» ABOUT THIS EXERCISE: Reproduce, without alteration, every line of the data; exclude the images.

Collected data:
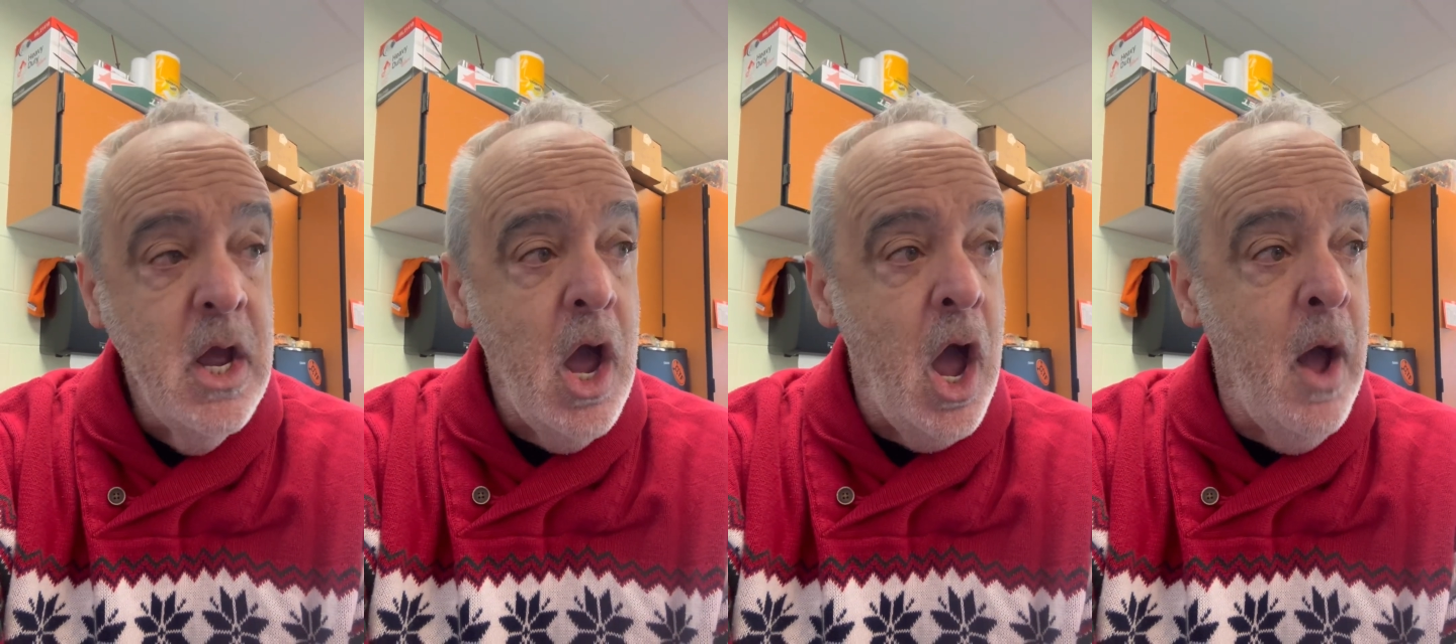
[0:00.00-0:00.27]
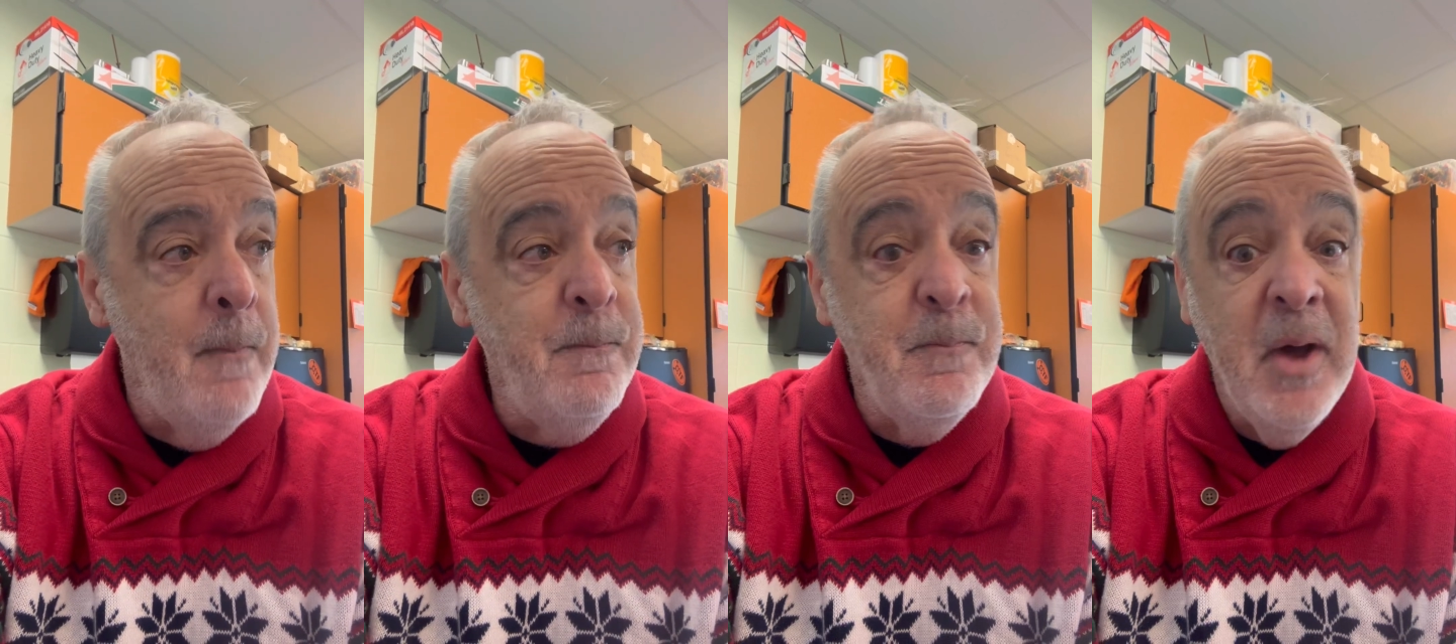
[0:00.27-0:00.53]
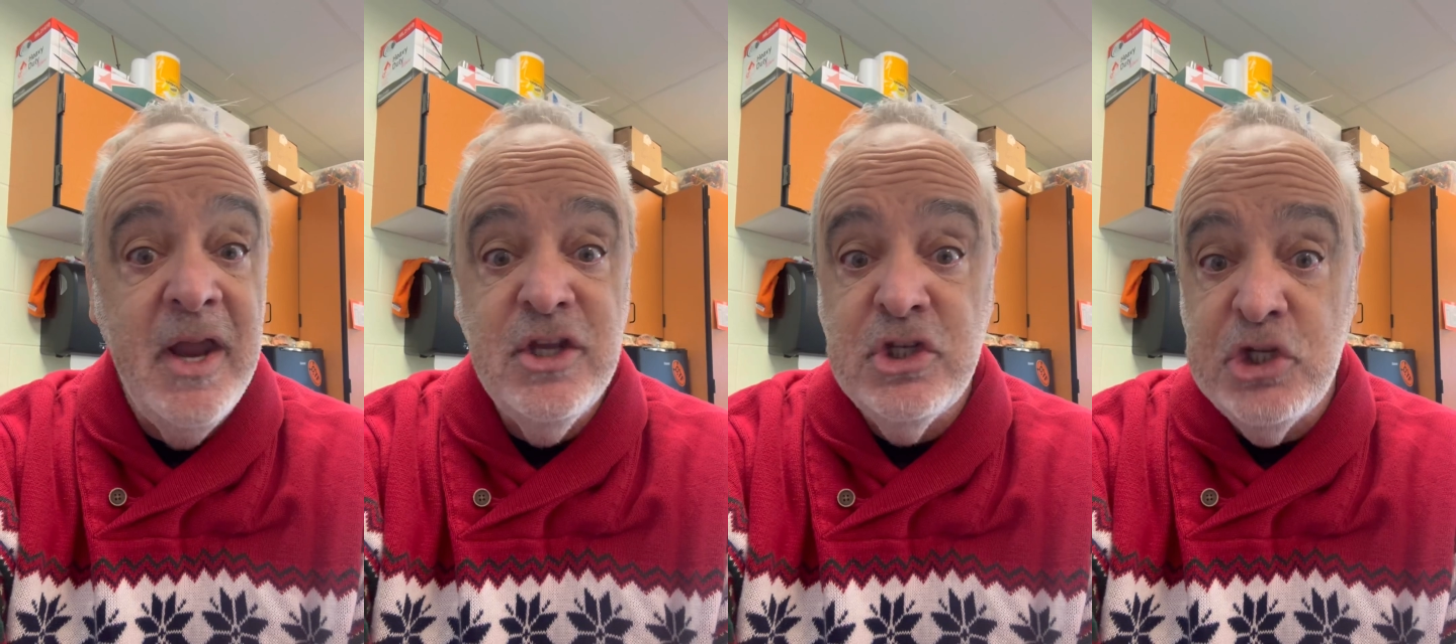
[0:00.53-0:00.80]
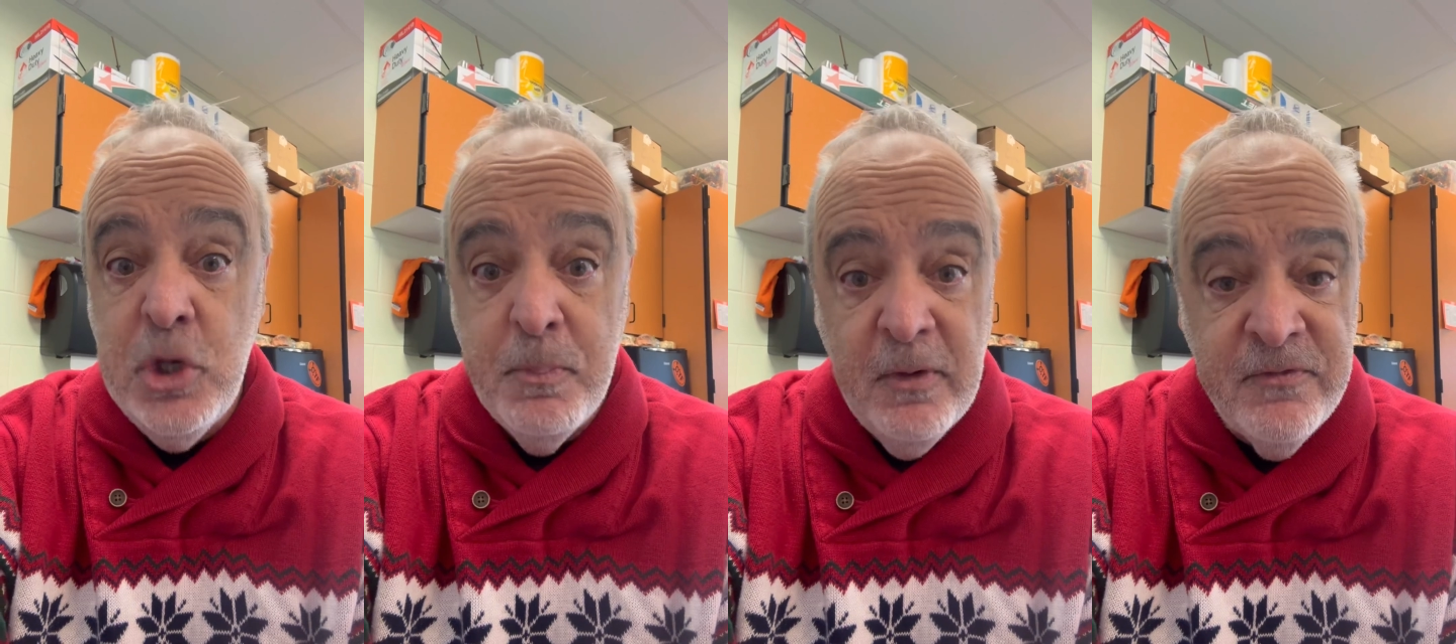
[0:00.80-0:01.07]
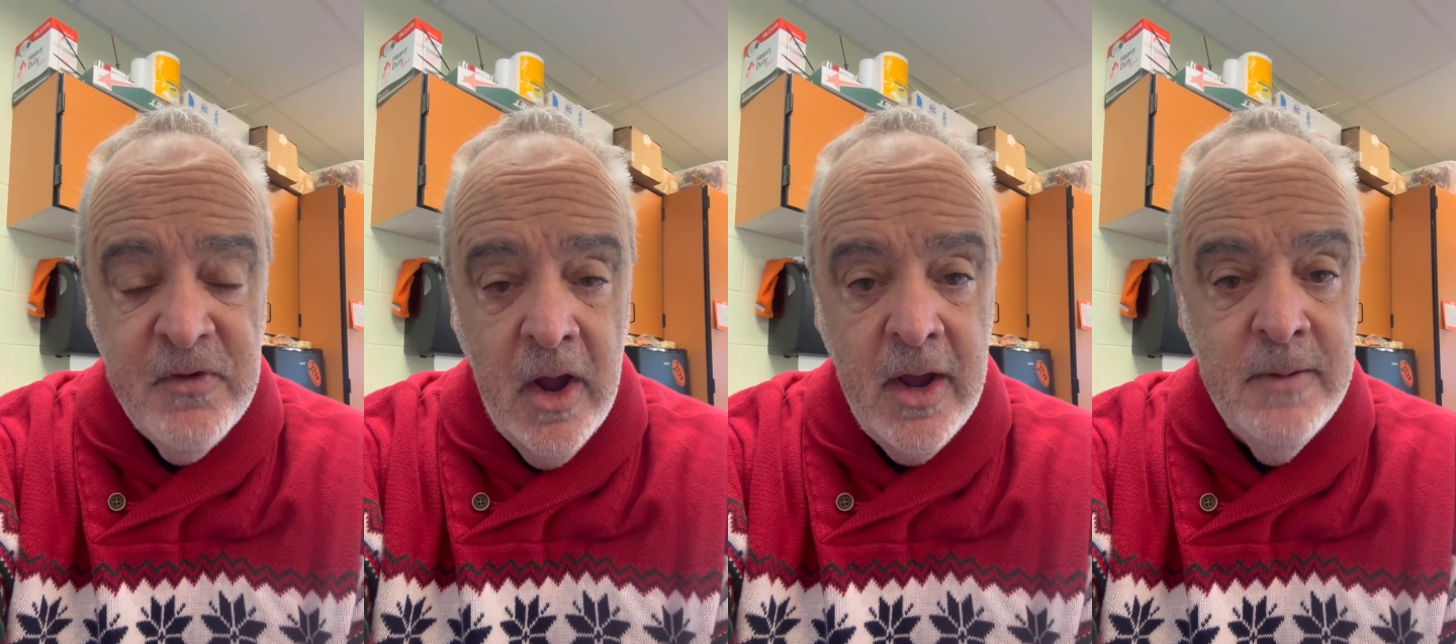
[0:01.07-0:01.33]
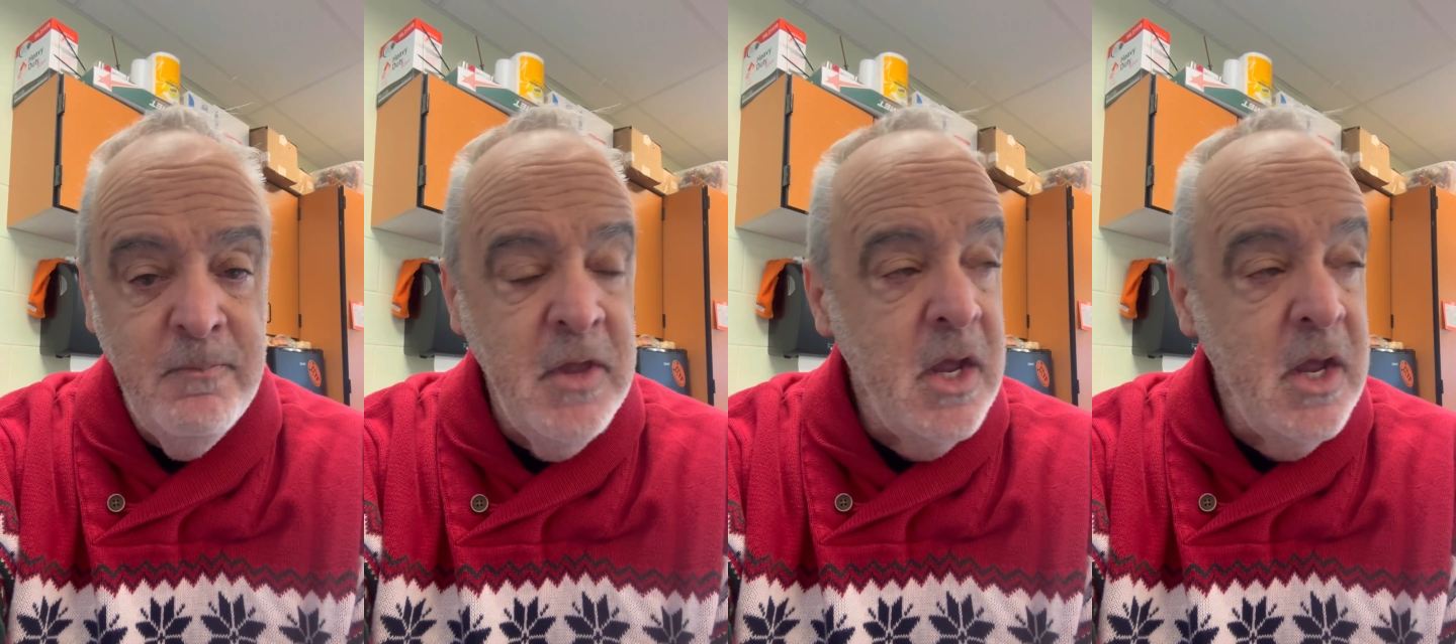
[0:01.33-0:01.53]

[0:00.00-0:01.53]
but super fun.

» FINISHED TASK:
[0:00.00-0:00.27]
[0:00.27-0:00.53]
[0:00.53-0:00.80]
[0:00.80-0:01.07]
[0:01.07-0:01.33]
[0:01.33-0:01.53]

[0:00.00-0:01.53]
but super fun.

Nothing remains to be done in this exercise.